## Task brief
Retype exactly the span of lines below from the one with "[00:12:51.94]" through the one with "[00:12:53.34]". Do not include pictures.

++++ Provided entries ++++

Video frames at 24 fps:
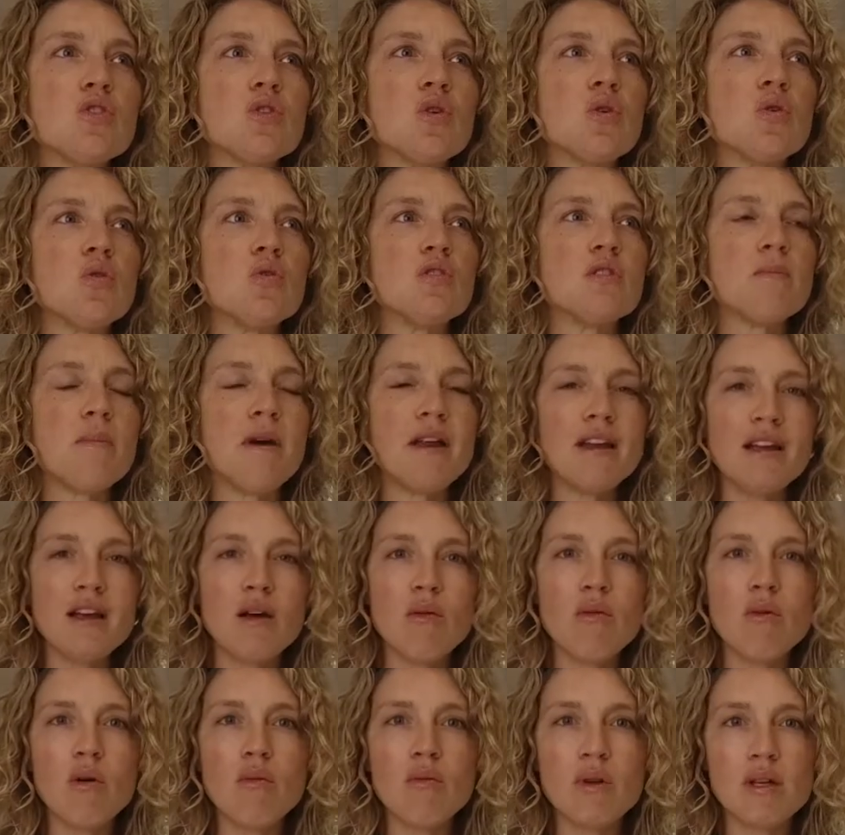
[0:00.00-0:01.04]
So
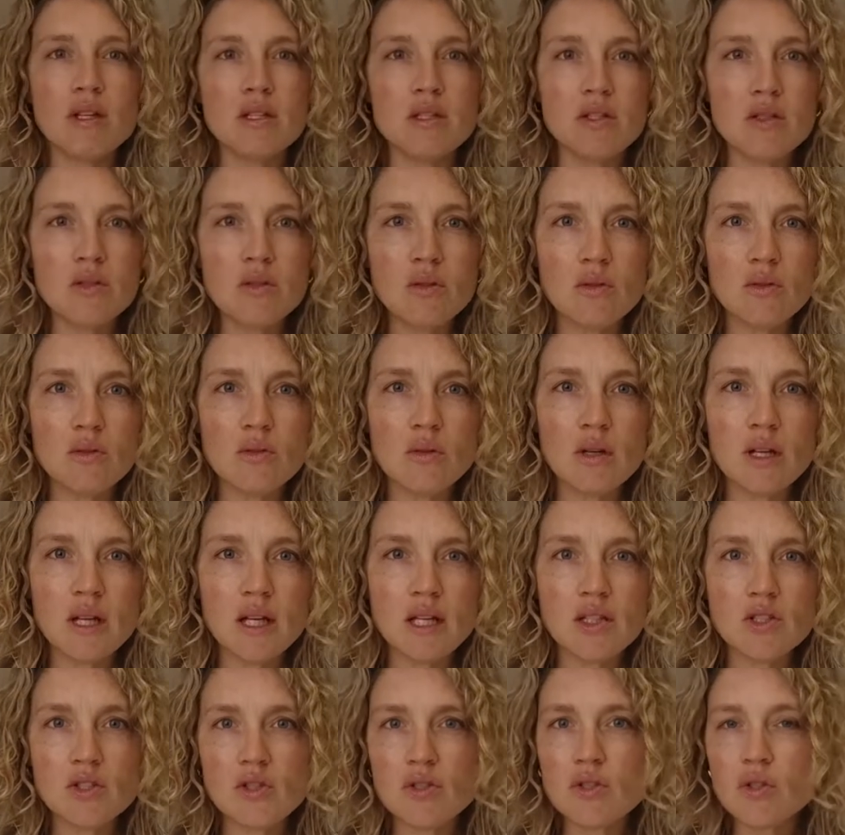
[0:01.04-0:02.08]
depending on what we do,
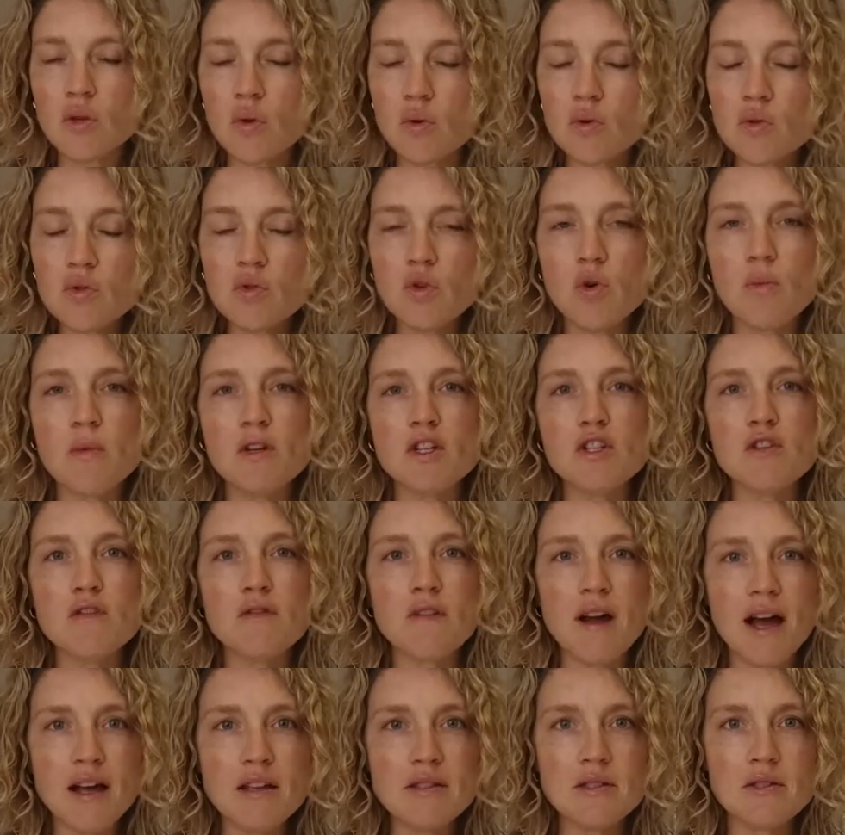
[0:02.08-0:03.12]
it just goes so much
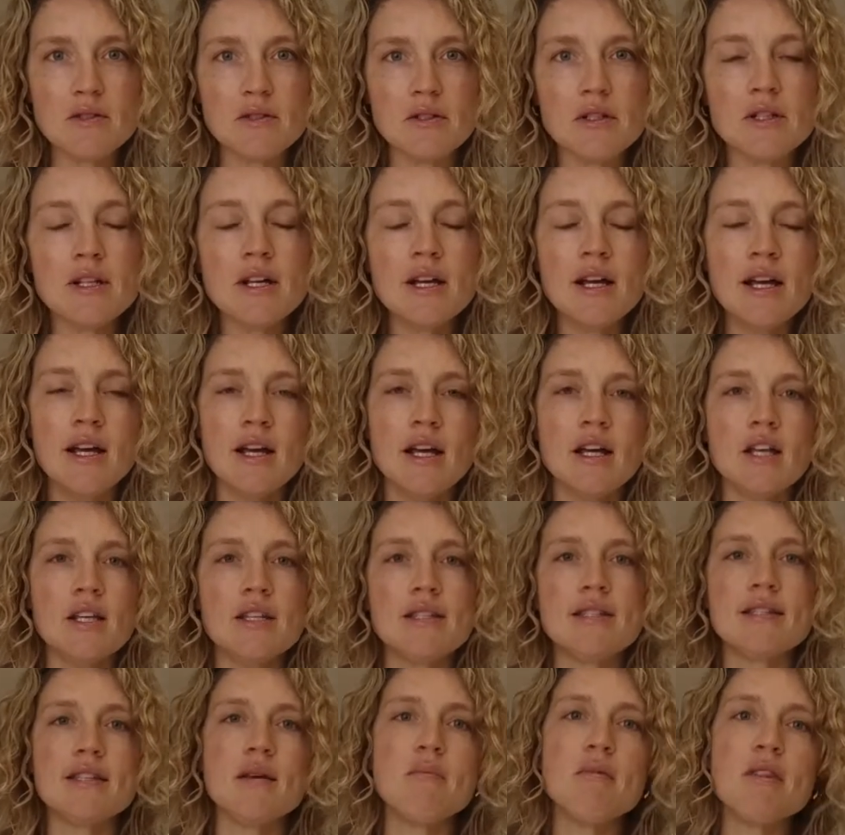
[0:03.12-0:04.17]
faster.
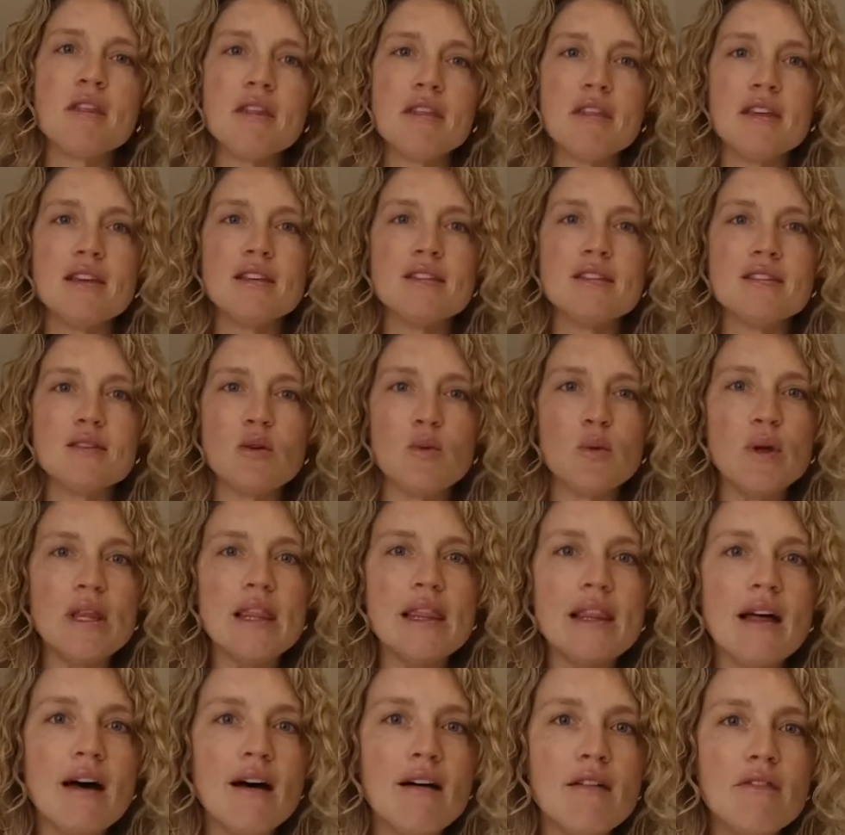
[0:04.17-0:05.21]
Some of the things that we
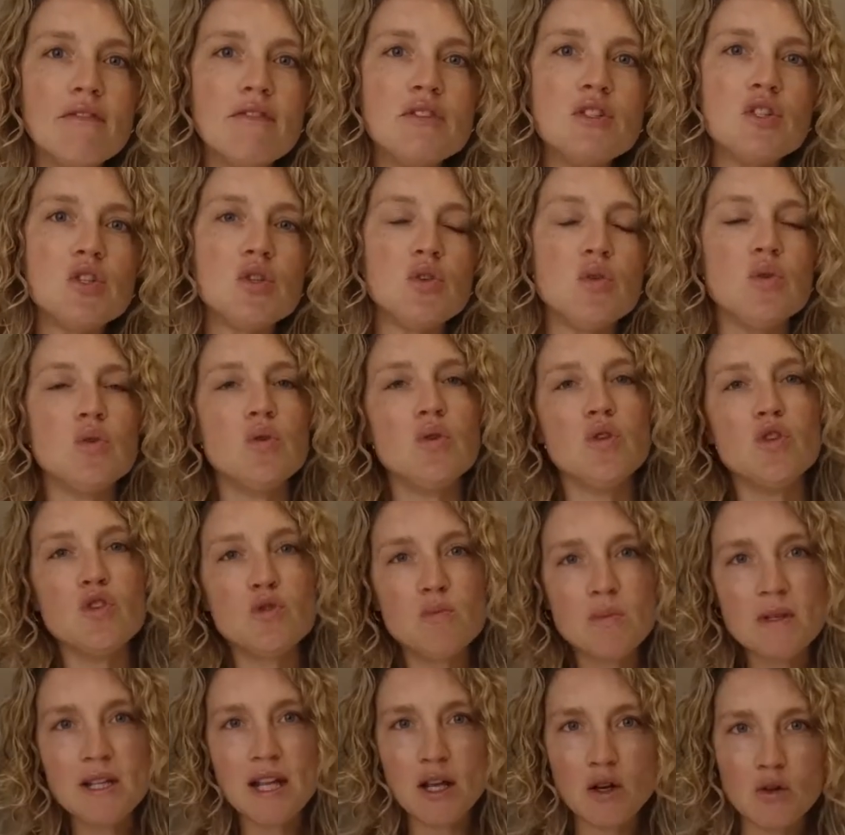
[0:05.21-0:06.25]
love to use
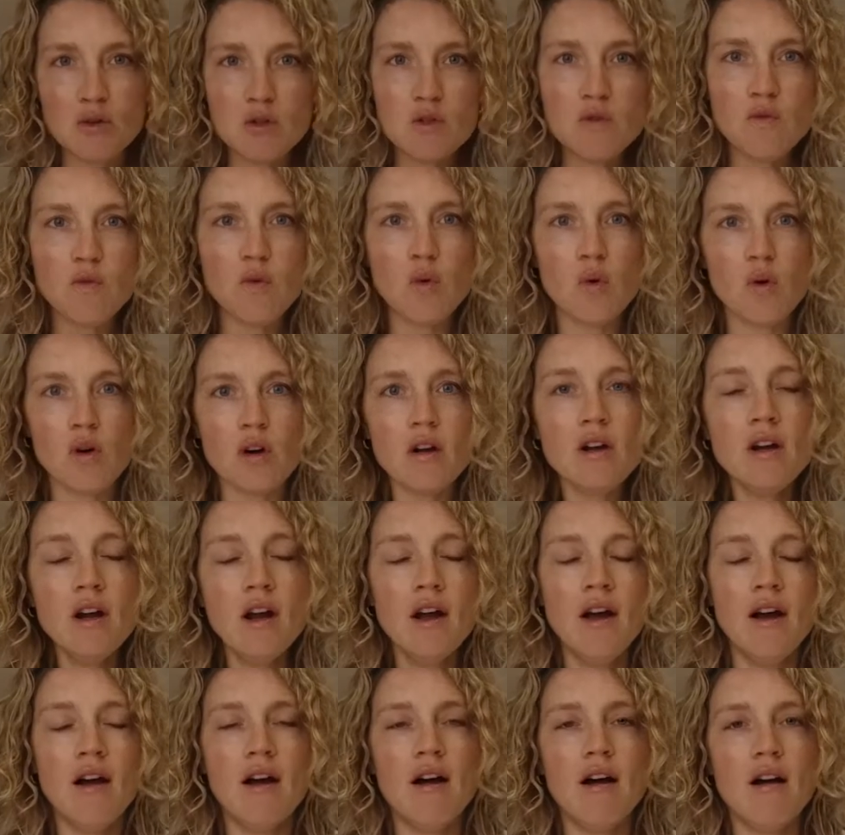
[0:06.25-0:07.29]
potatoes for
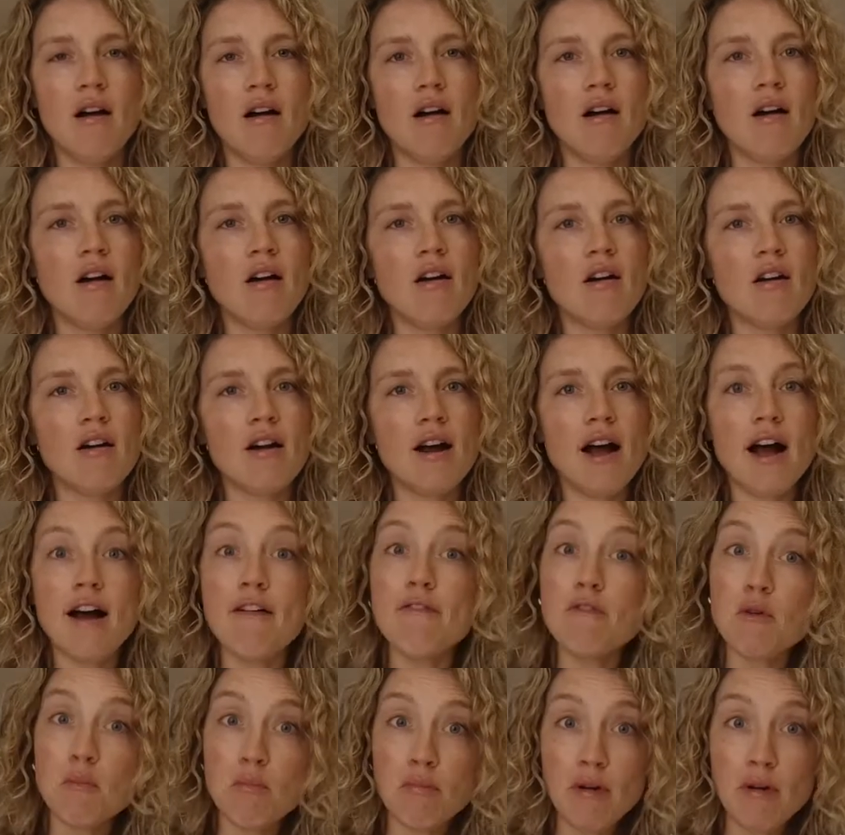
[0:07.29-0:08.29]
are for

++++
++++ Provided entries ++++

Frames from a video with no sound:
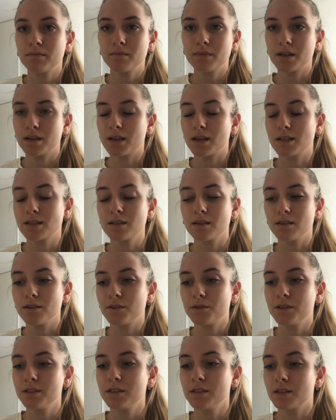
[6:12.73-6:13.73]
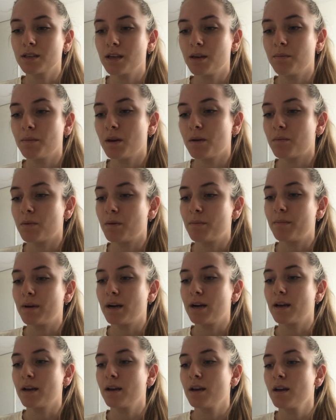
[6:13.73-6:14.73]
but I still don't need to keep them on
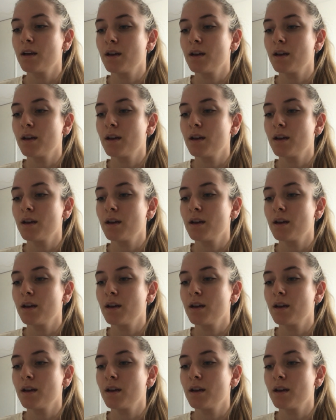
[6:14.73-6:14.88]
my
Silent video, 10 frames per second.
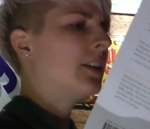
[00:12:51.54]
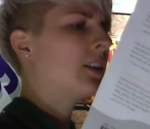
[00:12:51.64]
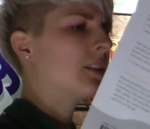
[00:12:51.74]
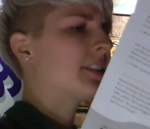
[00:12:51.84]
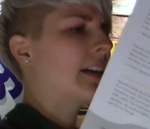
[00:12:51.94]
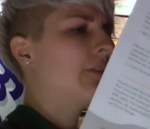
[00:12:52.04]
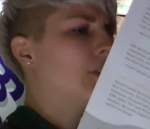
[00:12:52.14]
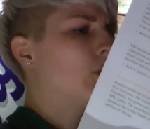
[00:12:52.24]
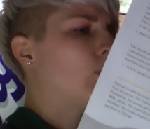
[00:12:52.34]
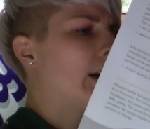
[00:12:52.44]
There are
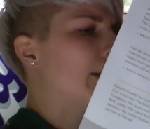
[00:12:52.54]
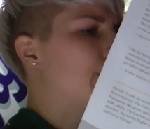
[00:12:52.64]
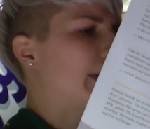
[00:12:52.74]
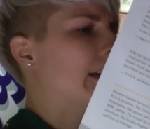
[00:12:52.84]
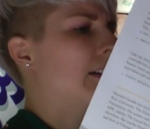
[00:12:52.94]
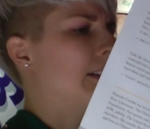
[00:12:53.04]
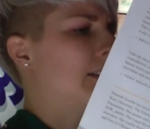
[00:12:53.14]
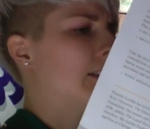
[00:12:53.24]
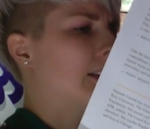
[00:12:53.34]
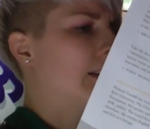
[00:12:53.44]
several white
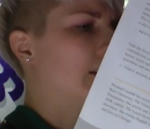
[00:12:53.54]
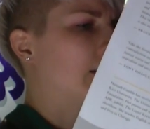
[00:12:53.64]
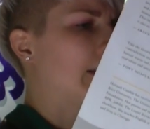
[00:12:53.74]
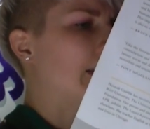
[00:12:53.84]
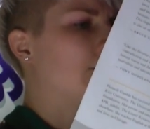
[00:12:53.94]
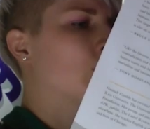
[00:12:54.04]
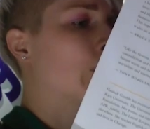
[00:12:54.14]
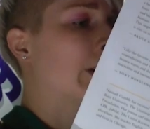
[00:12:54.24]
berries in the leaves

++++
++++ Provided entries ++++

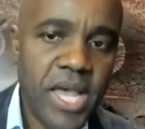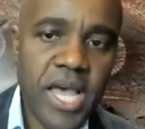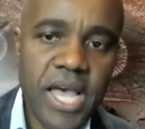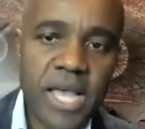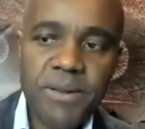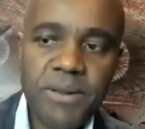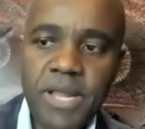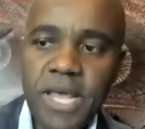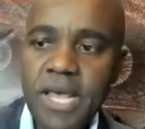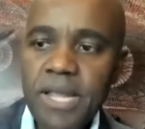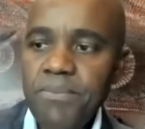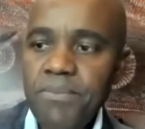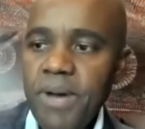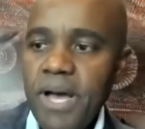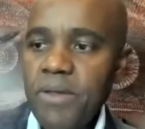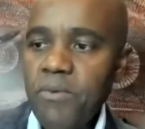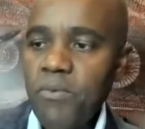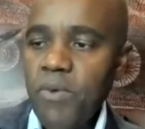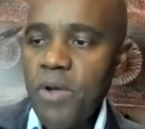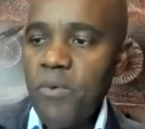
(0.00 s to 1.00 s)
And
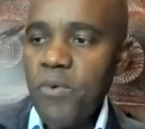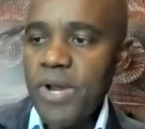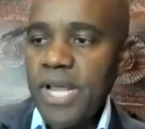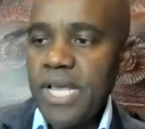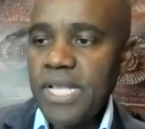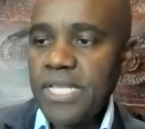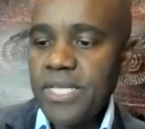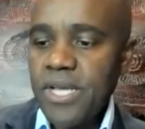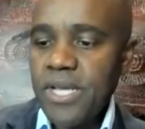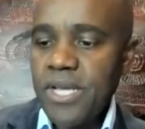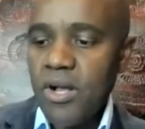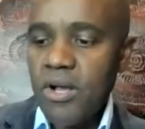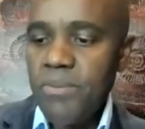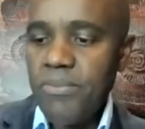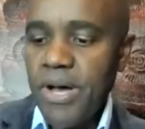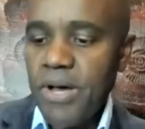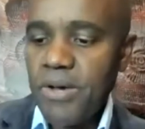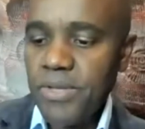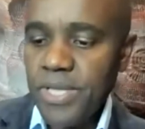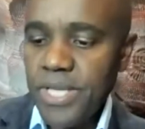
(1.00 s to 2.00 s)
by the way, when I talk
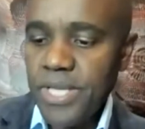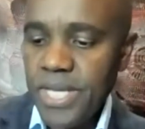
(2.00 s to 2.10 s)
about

++++

## Written answer
[00:12:51.94]
[00:12:52.04]
[00:12:52.14]
[00:12:52.24]
[00:12:52.34]
[00:12:52.44]
There are
[00:12:52.54]
[00:12:52.64]
[00:12:52.74]
[00:12:52.84]
[00:12:52.94]
[00:12:53.04]
[00:12:53.14]
[00:12:53.24]
[00:12:53.34]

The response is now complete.